Meski di sisi lain kita sepakat, membaca buku, majalah, koran, atau Al-Qur’an secara fisik (kertas) dengan format digital memiliki kesan dan nuansa yang berbeda. Saya pun merasakannya. Sampai sekarang tetap lebih nyaman dan betah berlama-lama untuk membaca buku, koran, atau Al-Qur’an secara manual.
Toh esensi utamanya ialah membaca. Tidak masalah mau membaca buku fisik atau digital. Bahkan kalau diperluas lagi konteksnya, aktivitas membaca tidak sekadar membaca teks, huruf, atau literer. Lebih dari itu. Bahasa Al-Qur’an-nya, Iqra’.
Seperti yang termaktub dalam surah Al Alaq 1-5 yang menjadi wahyu pertama Baginda Muhammad Saw. Disana ada dua kata kunci. Iqra‘ (bacalah), dan qalam (pena). Hal tersebut seakan menegaskan bahwa “baca tulis” adalah kunci hidup manusia.
Membaca apa? Membaca apa saja yang tersuguh di alam semesta (Ayat qauliyah maupun kauniyah). Menulis apa? Menulis apa saja yang tertangkap dari proses demi proses membaca.

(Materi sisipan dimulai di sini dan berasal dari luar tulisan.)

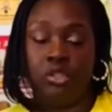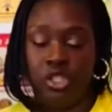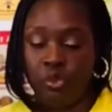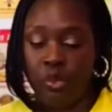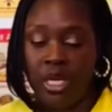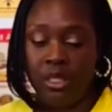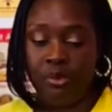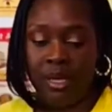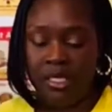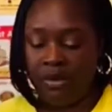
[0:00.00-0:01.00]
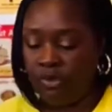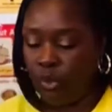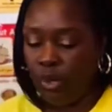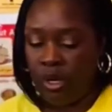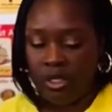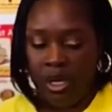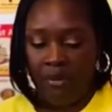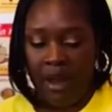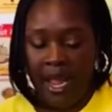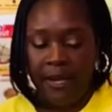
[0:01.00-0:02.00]
read the rest of the words, all
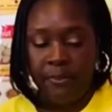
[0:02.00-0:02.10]
right?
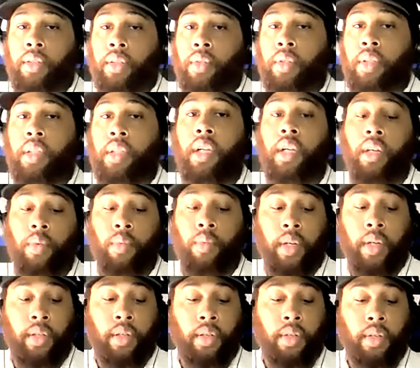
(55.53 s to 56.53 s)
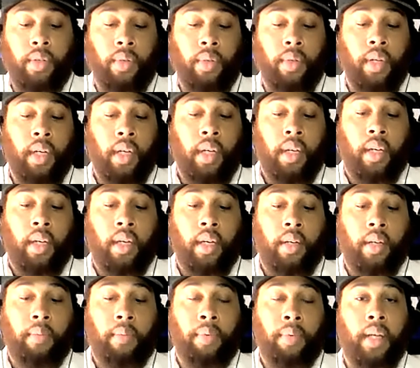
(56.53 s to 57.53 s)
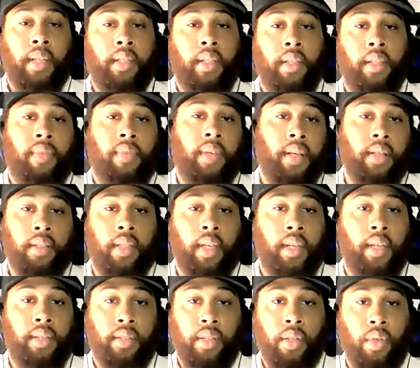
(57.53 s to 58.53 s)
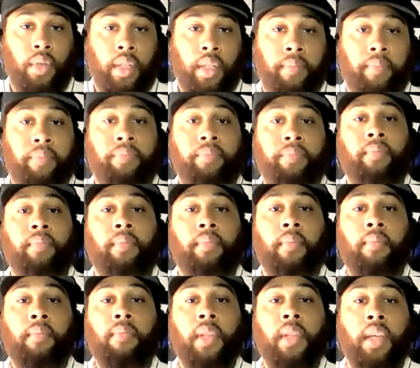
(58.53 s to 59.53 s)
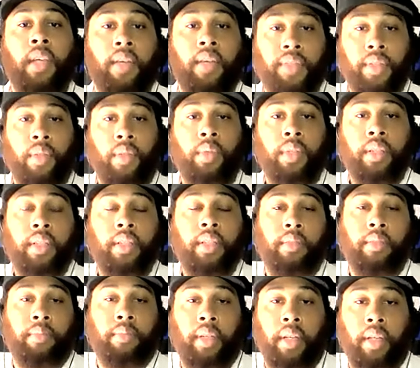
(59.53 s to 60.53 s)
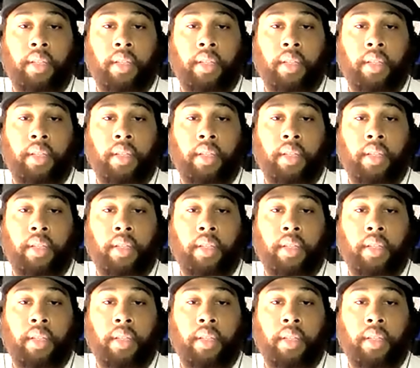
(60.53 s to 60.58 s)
doing it, whether you're Project Veritas doing it. If someone needs to be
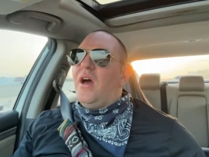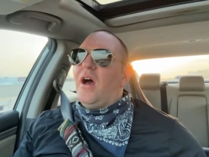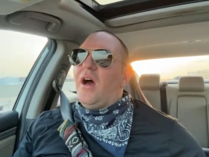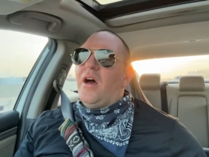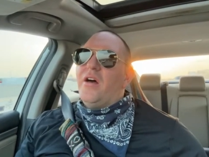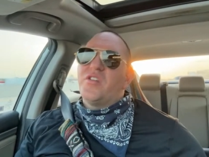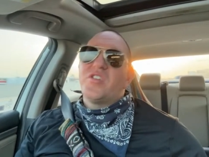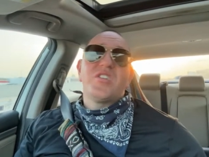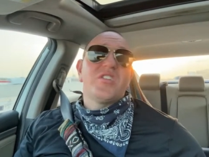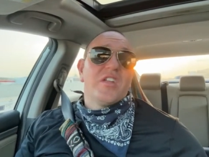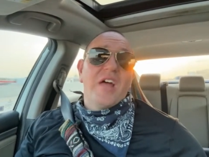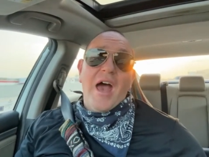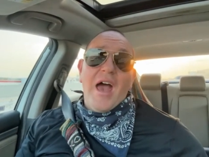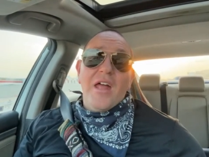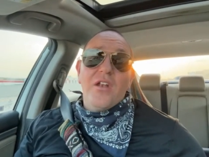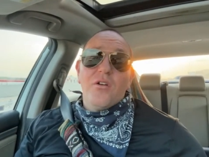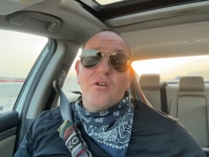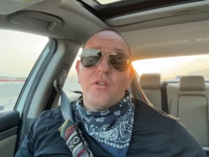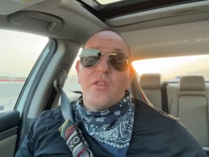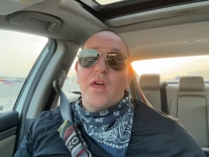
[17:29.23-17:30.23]

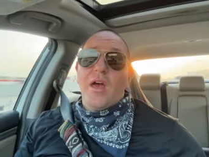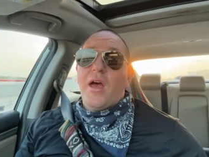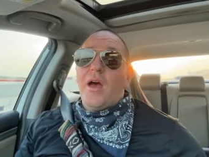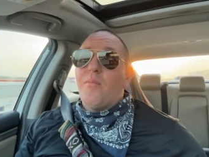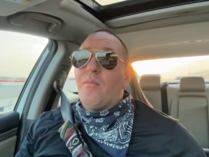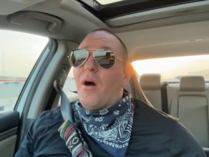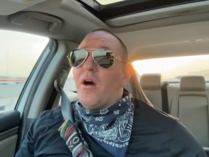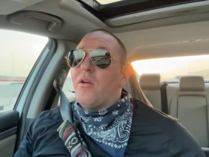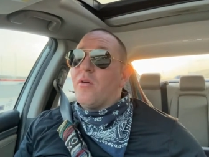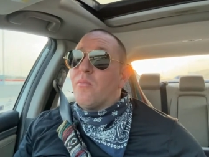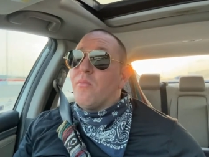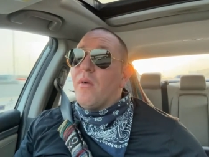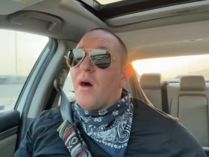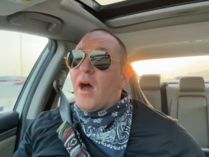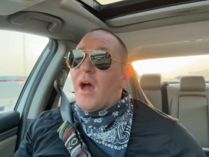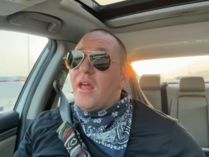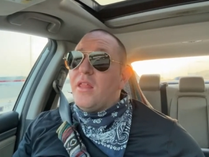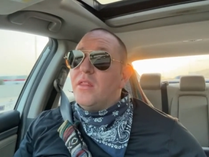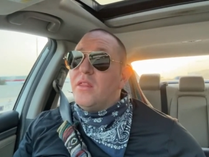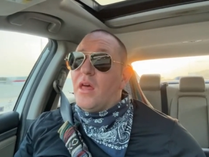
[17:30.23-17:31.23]
slander them,
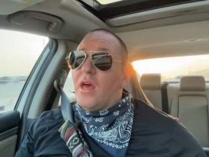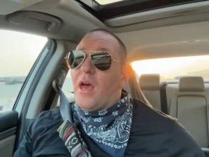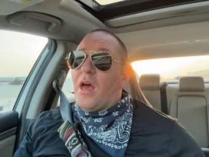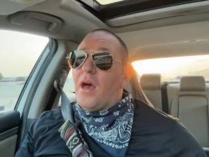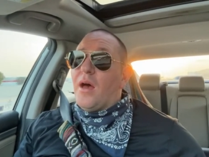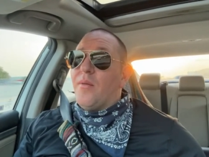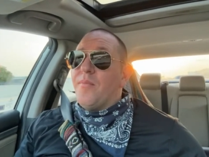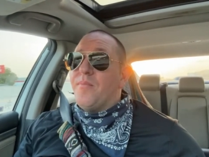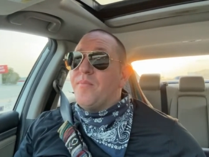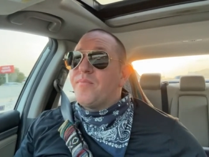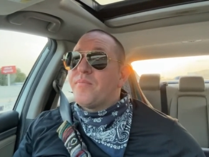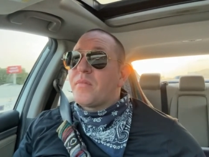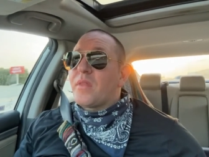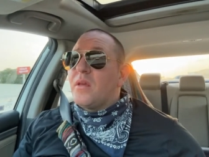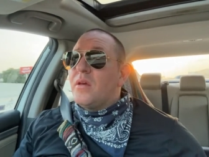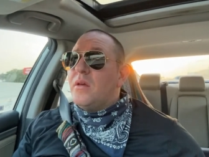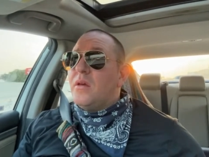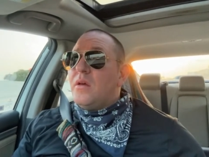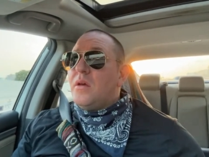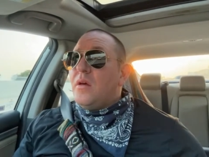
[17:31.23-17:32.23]
undermine
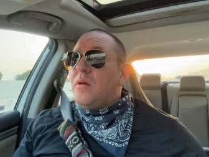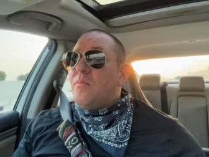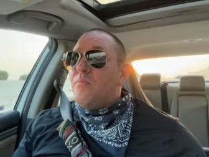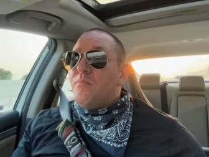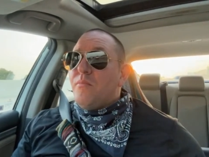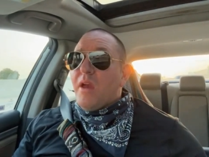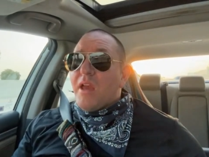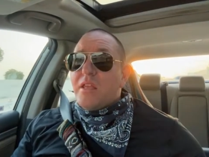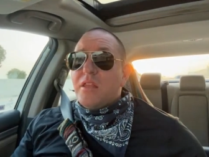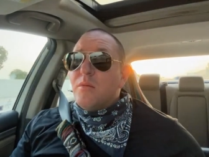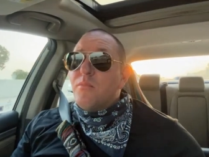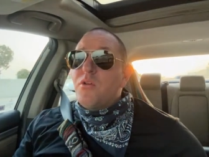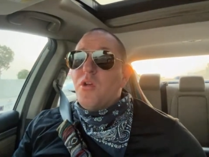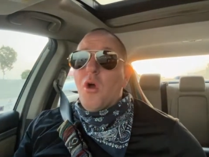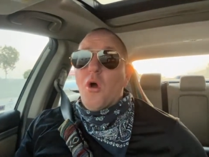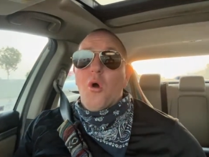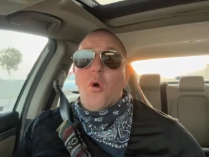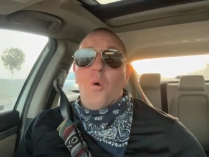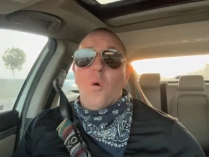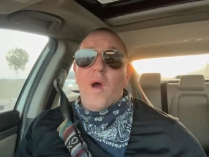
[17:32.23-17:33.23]
them, make them
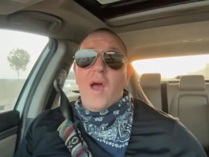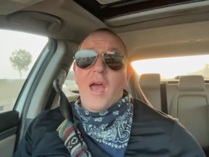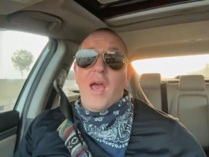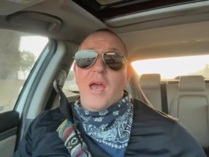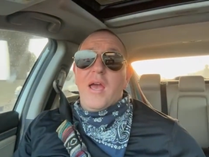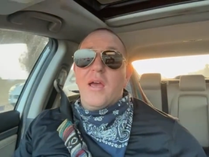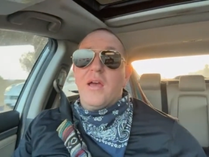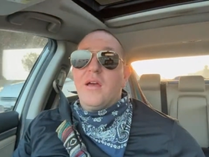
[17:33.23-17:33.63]
go away.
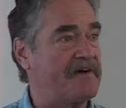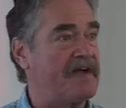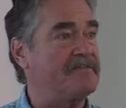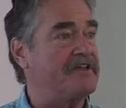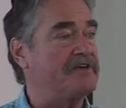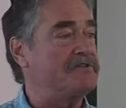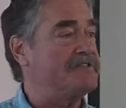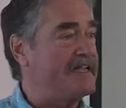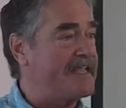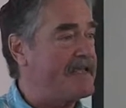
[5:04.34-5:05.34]
5 years,
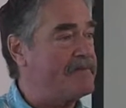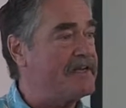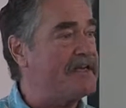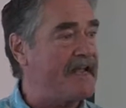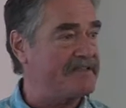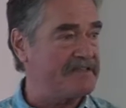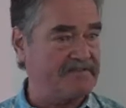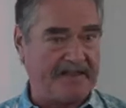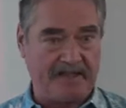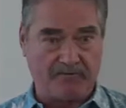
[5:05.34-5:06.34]
and they came in and asked
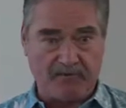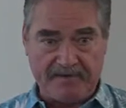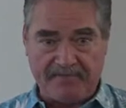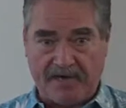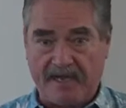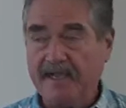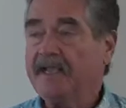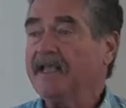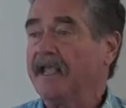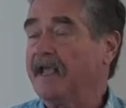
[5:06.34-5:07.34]
if they could refi.
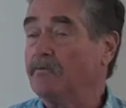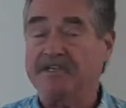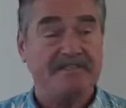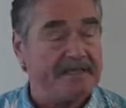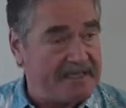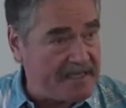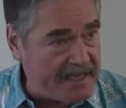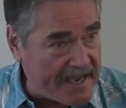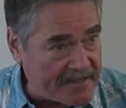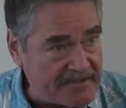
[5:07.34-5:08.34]
And we said,
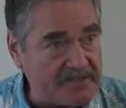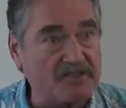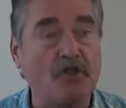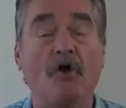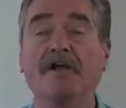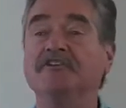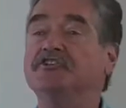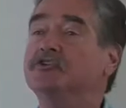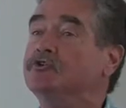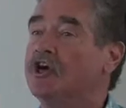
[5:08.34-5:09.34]
yes, as long
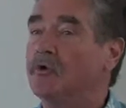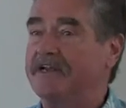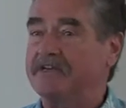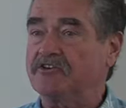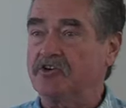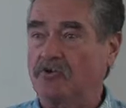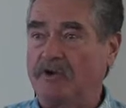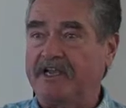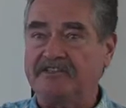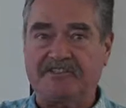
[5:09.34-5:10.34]
as you don't
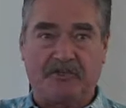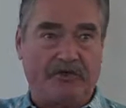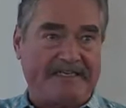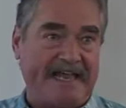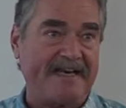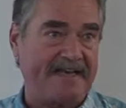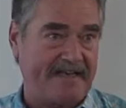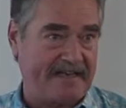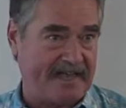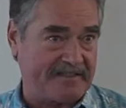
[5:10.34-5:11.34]
increase your debt
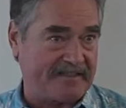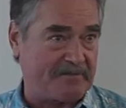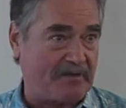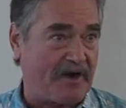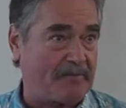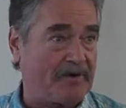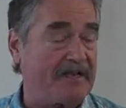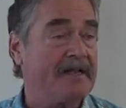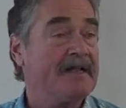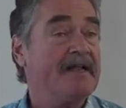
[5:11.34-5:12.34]
against the
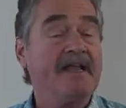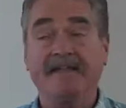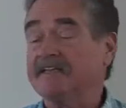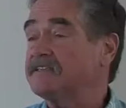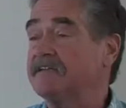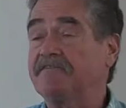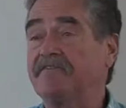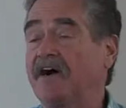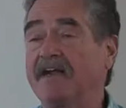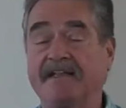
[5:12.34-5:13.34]
property. And they said,
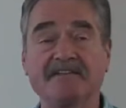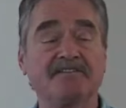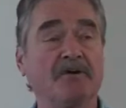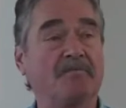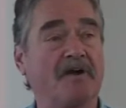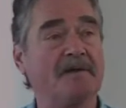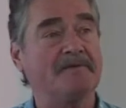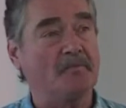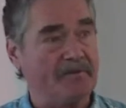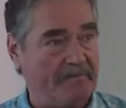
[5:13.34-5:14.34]
fine, that's no
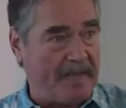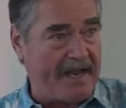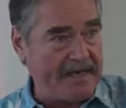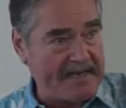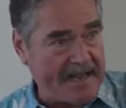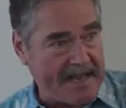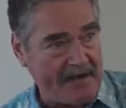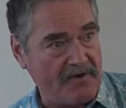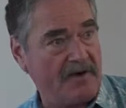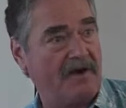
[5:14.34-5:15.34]
problem. We've paid
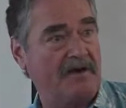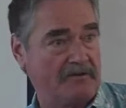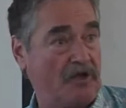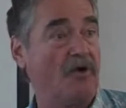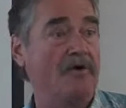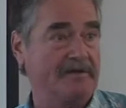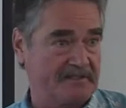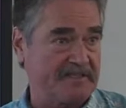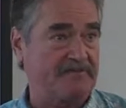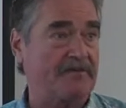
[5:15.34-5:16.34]
down our loan
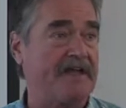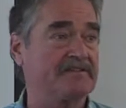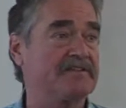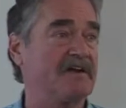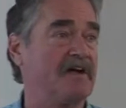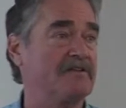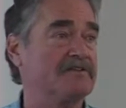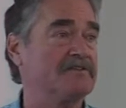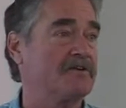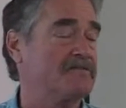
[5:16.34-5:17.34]
several
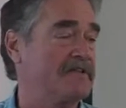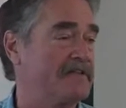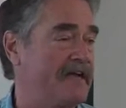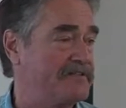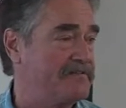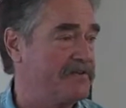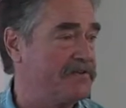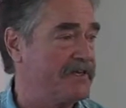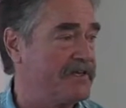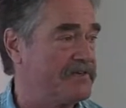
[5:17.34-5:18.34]
$1,000s over the last few
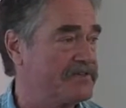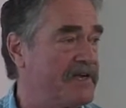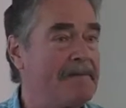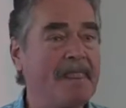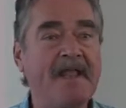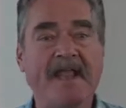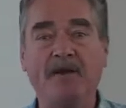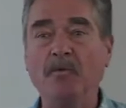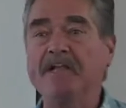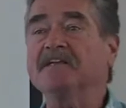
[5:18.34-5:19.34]
years,
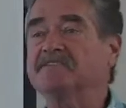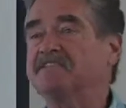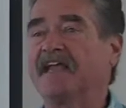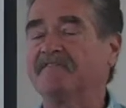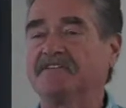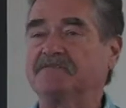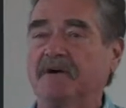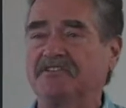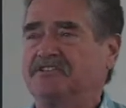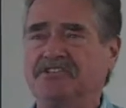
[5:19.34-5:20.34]
and we can save as
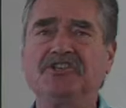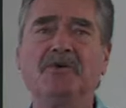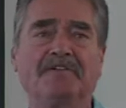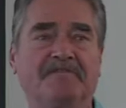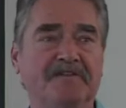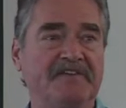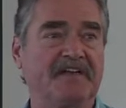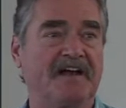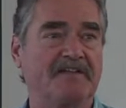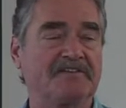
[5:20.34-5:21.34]
much as
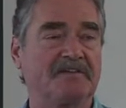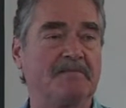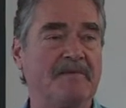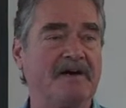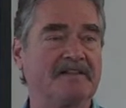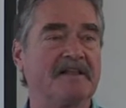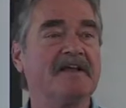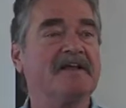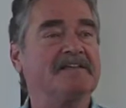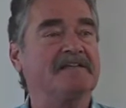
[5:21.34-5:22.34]
$250 a month
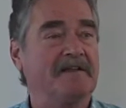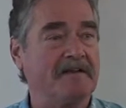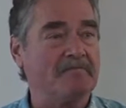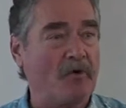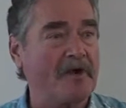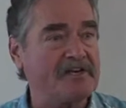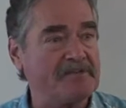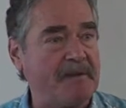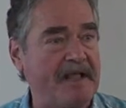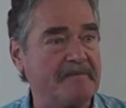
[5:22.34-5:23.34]
in
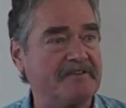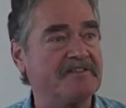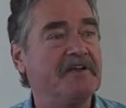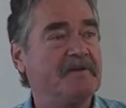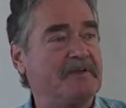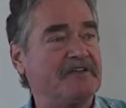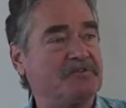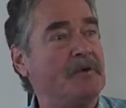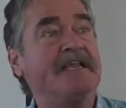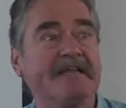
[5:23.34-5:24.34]
mortgage payments
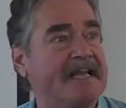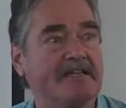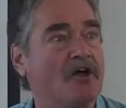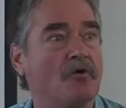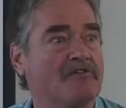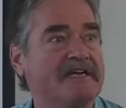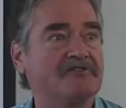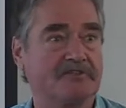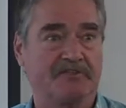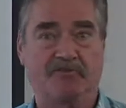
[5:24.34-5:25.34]
because we can get lower
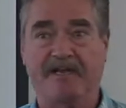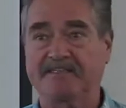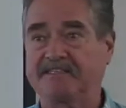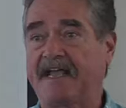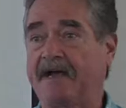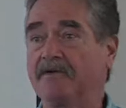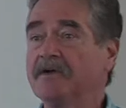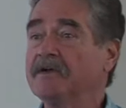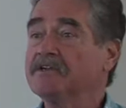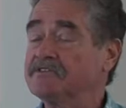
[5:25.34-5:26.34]
interest rates now.
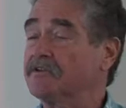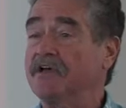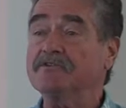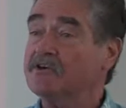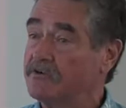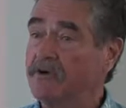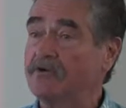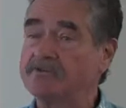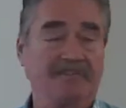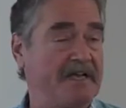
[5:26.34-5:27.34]
So those
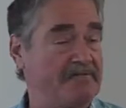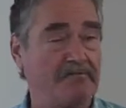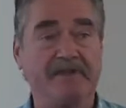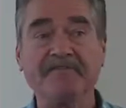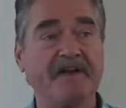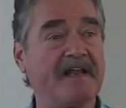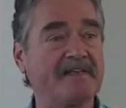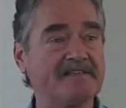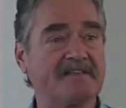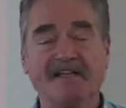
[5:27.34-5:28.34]
homeowners have
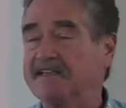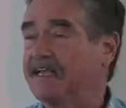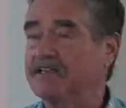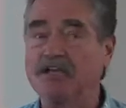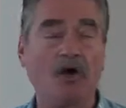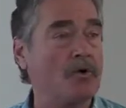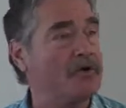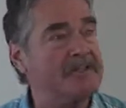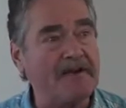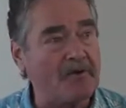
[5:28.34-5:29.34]
refinanced, they
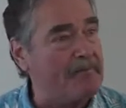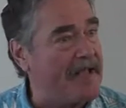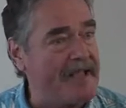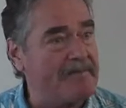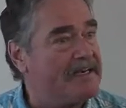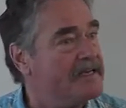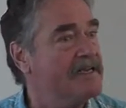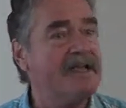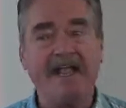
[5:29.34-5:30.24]
lowered their payment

Menulis dan membaca merupakan satu paket. Keduanya tak terpisahkan. Kita tidak mungkin bisa menulis tanpa lebih dulu membaca. Dengan membaca, kita akan memperoleh “sesuatu” yang bisa kita tuliskan. Teruuus begitu. Sustainability. Alias istiqomah. Laiknya yang dilakoni Simbah (Mbah Nun). Sejak belia hingga usia senja, beliau sregep menulis dan membaca.
Sehingga, mau dimana pun dan kapan pun, jangan sampai kita berhenti membaca (teks dan non-teks). Meng-Iqra-i setiap detak detik masa dan peristiwa. Lalu menuliskannya dengan pena (qalam).